Il Ps perde un seggio nelle commissioni parlamentari e annuncia ricorso. Ma la portata di quell’articolo di legge andava chiarita a suo tempo
Chi, in diretta streaming o a Palazzo delle Orsoline dalle tribune riservate al pubblico, ha avuto l’ardire intellettuale di seguire la seconda giornata della faticosa seduta costitutiva del Gran Consiglio, avrà capito poco o nulla fra dividendi, quozienti e approssimazioni “al numero intero superiore”, tabelle e varianti. Ha però capito una cosa: che il lungo dibattito sulla ripartizione dei seggi nelle commissioni parlamentari tenutosi nel rinnovato e politicamente variegato legislativo cantonale avrebbe dovuto svolgersi a suo tempo, quando era in ballo la revisione della normativa sull’esercizio dei diritti politici: è in quell’occasione che bisognava chiarire la portata del capoverso 1 dell’articolo 68 entrato in vigore nel 2019, affinché non vi fossero dubbi interpretativi.

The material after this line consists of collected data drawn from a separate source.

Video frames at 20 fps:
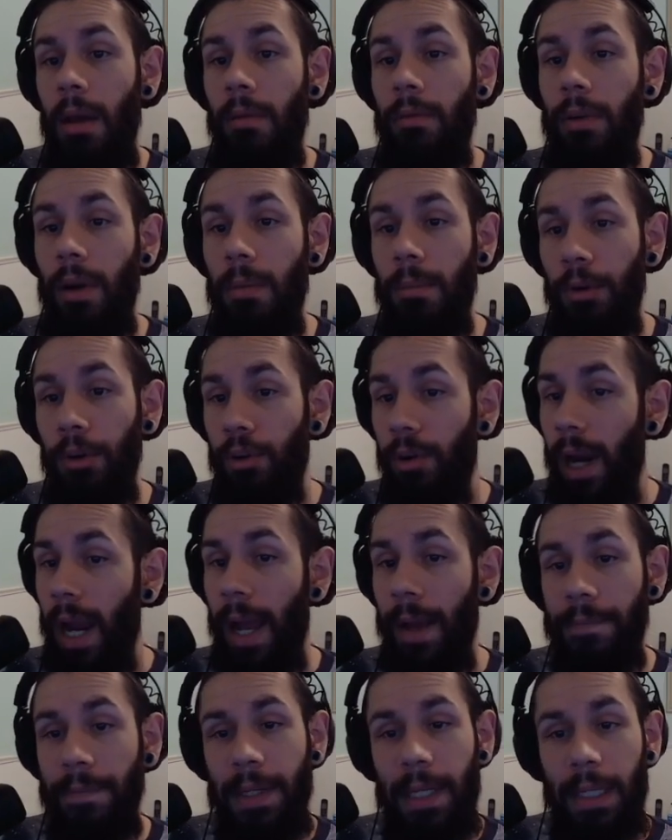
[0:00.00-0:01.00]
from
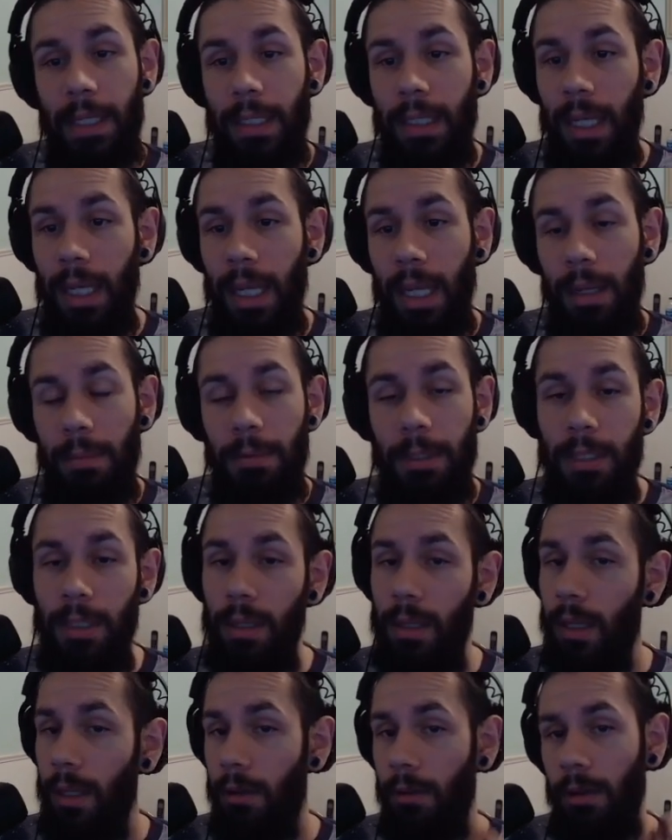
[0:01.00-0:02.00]
crafting tips
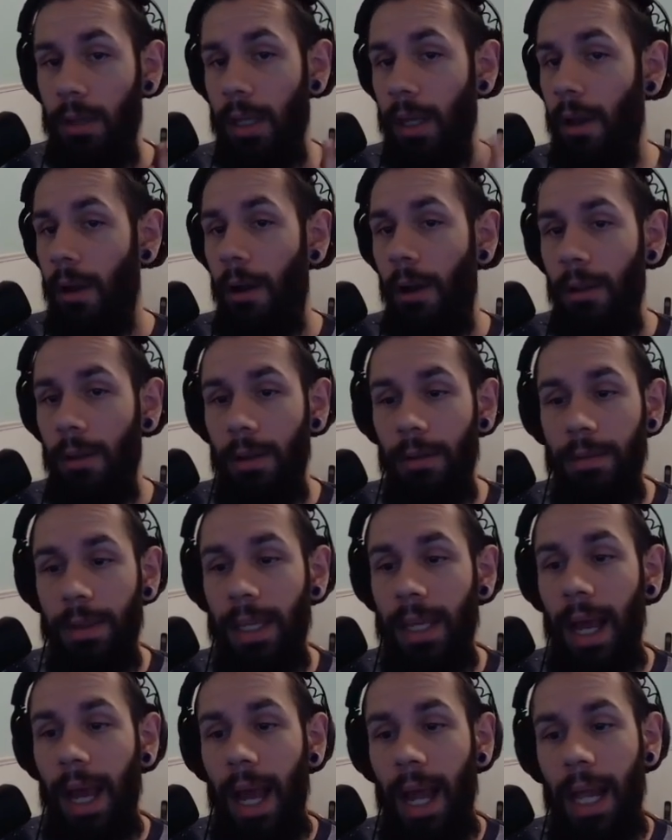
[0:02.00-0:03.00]
to literally all of
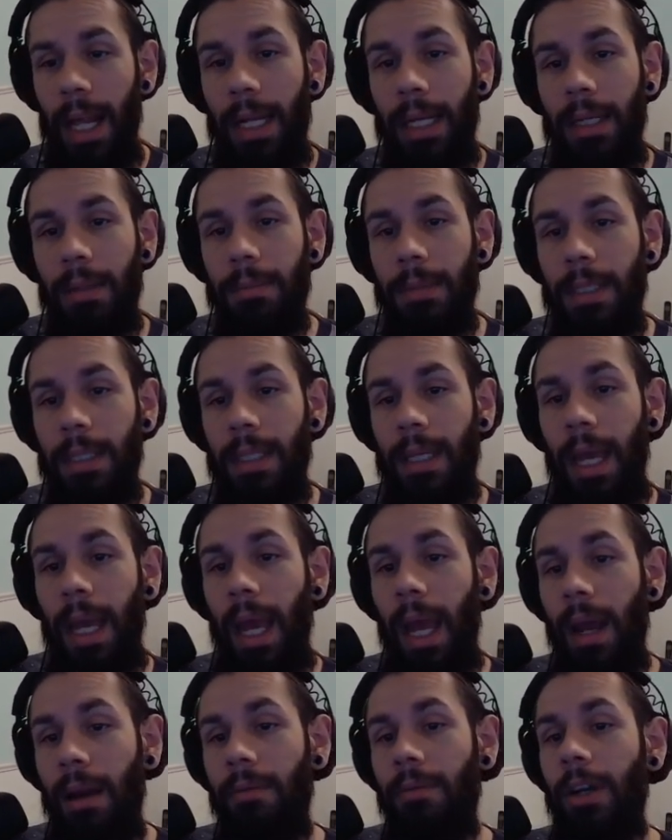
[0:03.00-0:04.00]
the items to
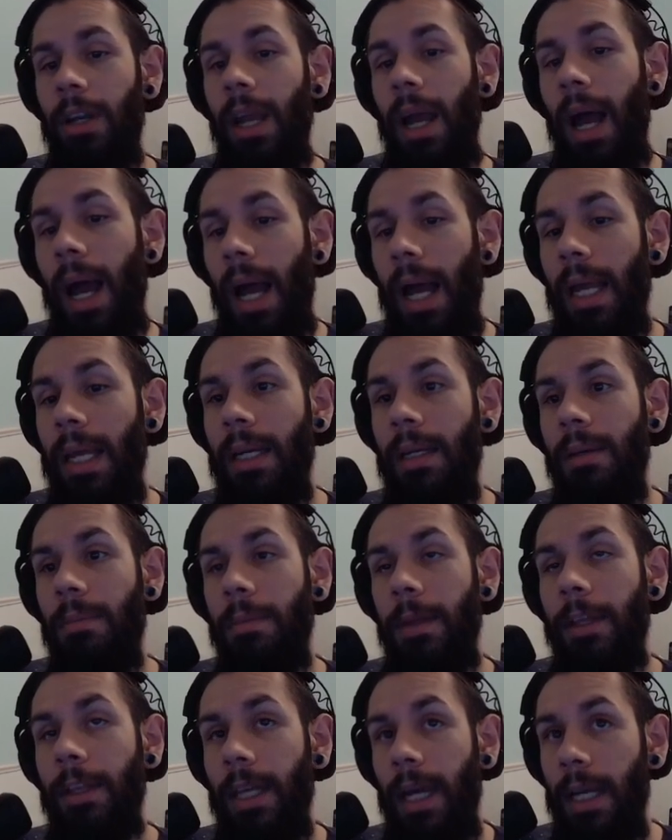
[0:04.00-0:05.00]
every
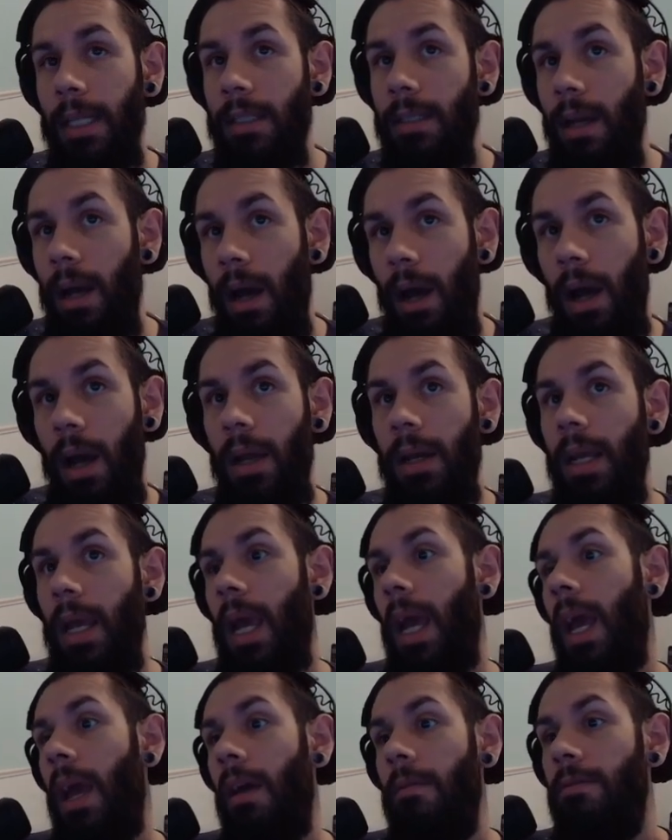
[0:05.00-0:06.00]
item that's on
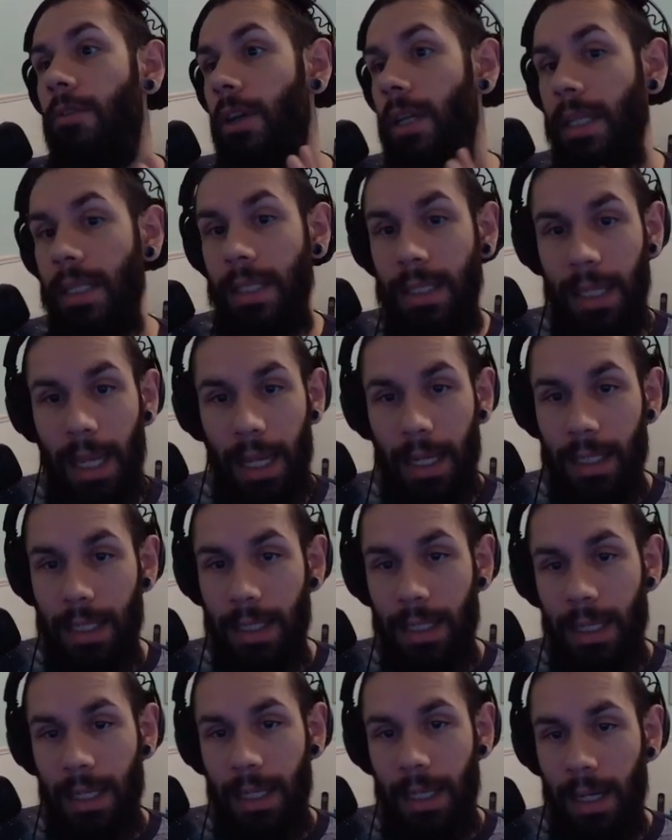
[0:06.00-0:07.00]
every
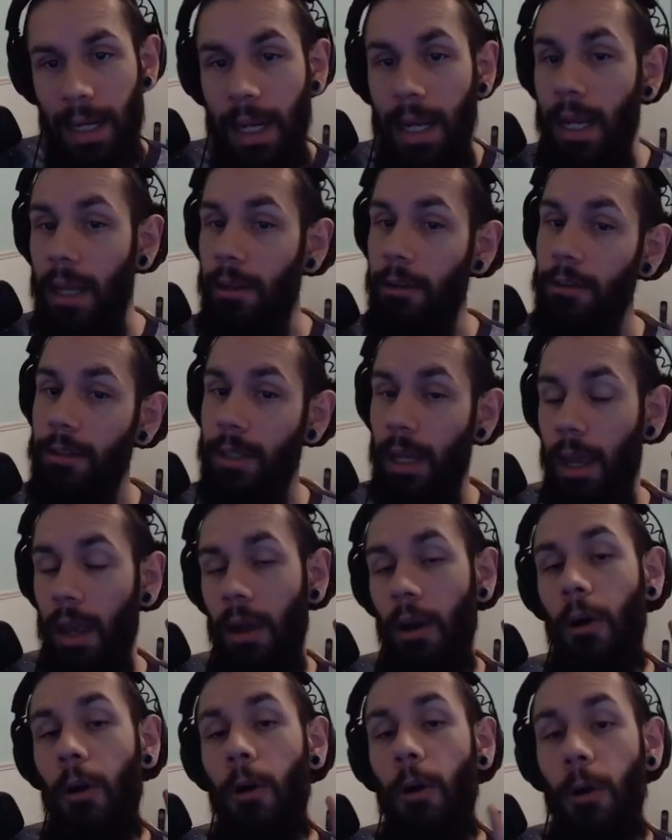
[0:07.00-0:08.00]
sextant. There's a
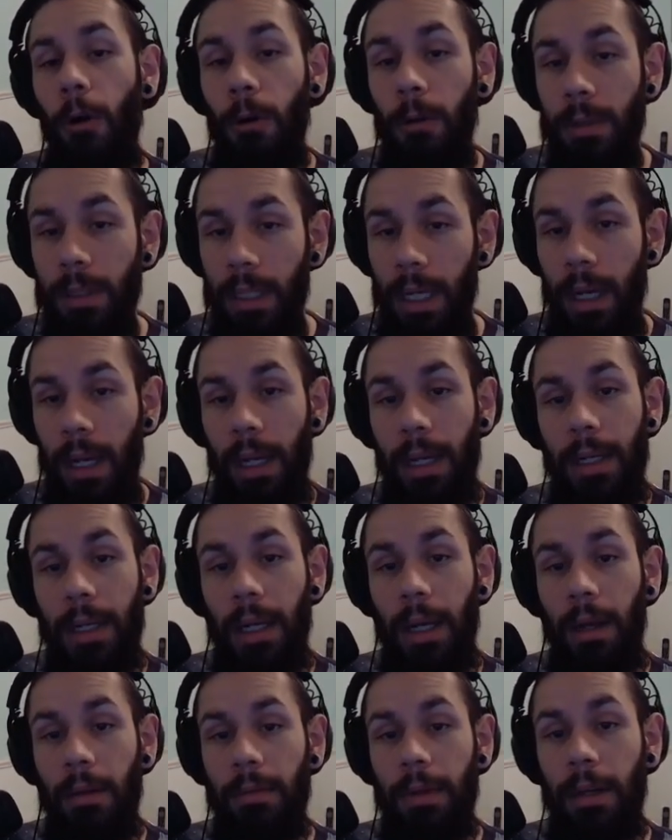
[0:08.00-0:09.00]
whole ton
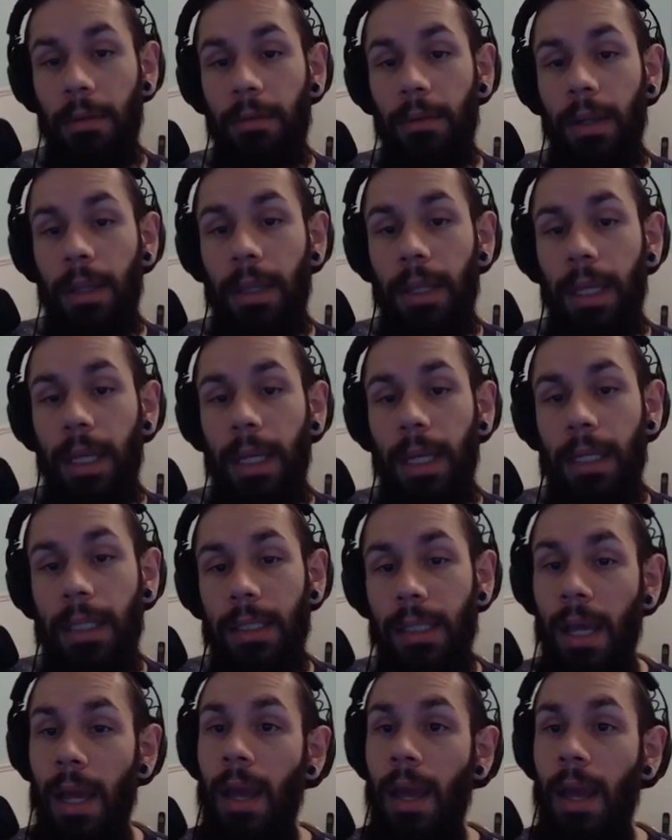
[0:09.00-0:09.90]
of different things.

Dubbi sollevati in primis dal Partito socialista dopo le ‘cantonali’ del 2 aprile e il suo infelice risultato elettorale. Ieri, ritrovatisi con un posto in meno (da tre a due) nelle commissioni in seguito al verdetto del plenum, i socialisti hanno annunciato ricorso. Sarà quindi un tribunale, il Tribunale federale, a indicare, e non sarebbe una novità, la retta via al Gran Consiglio. A stabilire se il citato capoverso è da applicare così come formulato, cosa che il plenum ha fatto, oppure no. In altre parole saranno dei giudici a decidere, accogliendo o respingendo l’annunciato ricorso, parte dell’organizzazione di un parlamento cantonale, a togliere le castagne dal fuoco a un Gran Consiglio che non ha valutato l’impatto di un articolo di legge quando avrebbe dovuto farlo – e ciò suscita qualche interrogativo sulle modalità con le quali vengono affrontati alcuni dossier – e che non è comunque riuscito a raggiungere un’intesa nonostante i divergenti (legittimi) interessi. Mediazione mancata. Non resta allora che affidarsi ai tribunali. Chiamati a sostituirsi alla politica. Ma questo segna la sconfitta della politica. Il lungo dibattito, che andava fatto, lo ribadiamo, a suo tempo, e il prospettato ricorso alla magistratura hanno purtroppo messo in secondo piano la successiva, saggia, decisione del Gran Consiglio di aprire le sue commissioni tematiche ai partiti che non fanno gruppo (almeno cinque deputati eletti), con l’introduzione di un seggio supplementare. Occorre però precisare che qui si tratta di formazioni piccole, non dei partiti di governo per i quali un posto in più o in meno negli organi parlamentari può surriscaldare gli animi.
In attesa degli (eventuali) sviluppi in sede giudiziaria, fa stato quanto il plenum ha statuito e la perdita di un seggio nelle commissioni costituisce un pessimo avvio di legislatura per il Partito socialista, o meglio per quel fronte rossoverde che nel recente rinnovo dei poteri cantonali non ha certo brillato. Anzi. E che adesso vede ridurre il proprio peso politico, mentre si profila una manovra finanziaria all’insegna dei tagli, anche nelle commissioni parlamentari. Ovvero dove si fanno i giochi. Coloro che sostengono che l’importanza delle commissioni è da relativizzare, parlano di qualcosa d’altro. Sono tutto sommato rare finora le volte in cui il plenum del Gran Consiglio ne ha ribaltato le decisioni. Vero, i problemi di questo cantone e le preoccupazioni della sua popolazione sono altri. La ricerca di soluzioni e risposte adeguate comincia tuttavia nelle commissioni parlamentari. La contesa dei partiti sui seggi è dunque comprensibile, ma se rimane sul terreno della politica. Lo è meno, agli occhi del cittadino, se, per motivi diversi, sconfina in quello dei tribunali. Stavolta la contesa ha (ancora) sconfinato. Si aspetta la sentenza dei giudici di Mon Repos.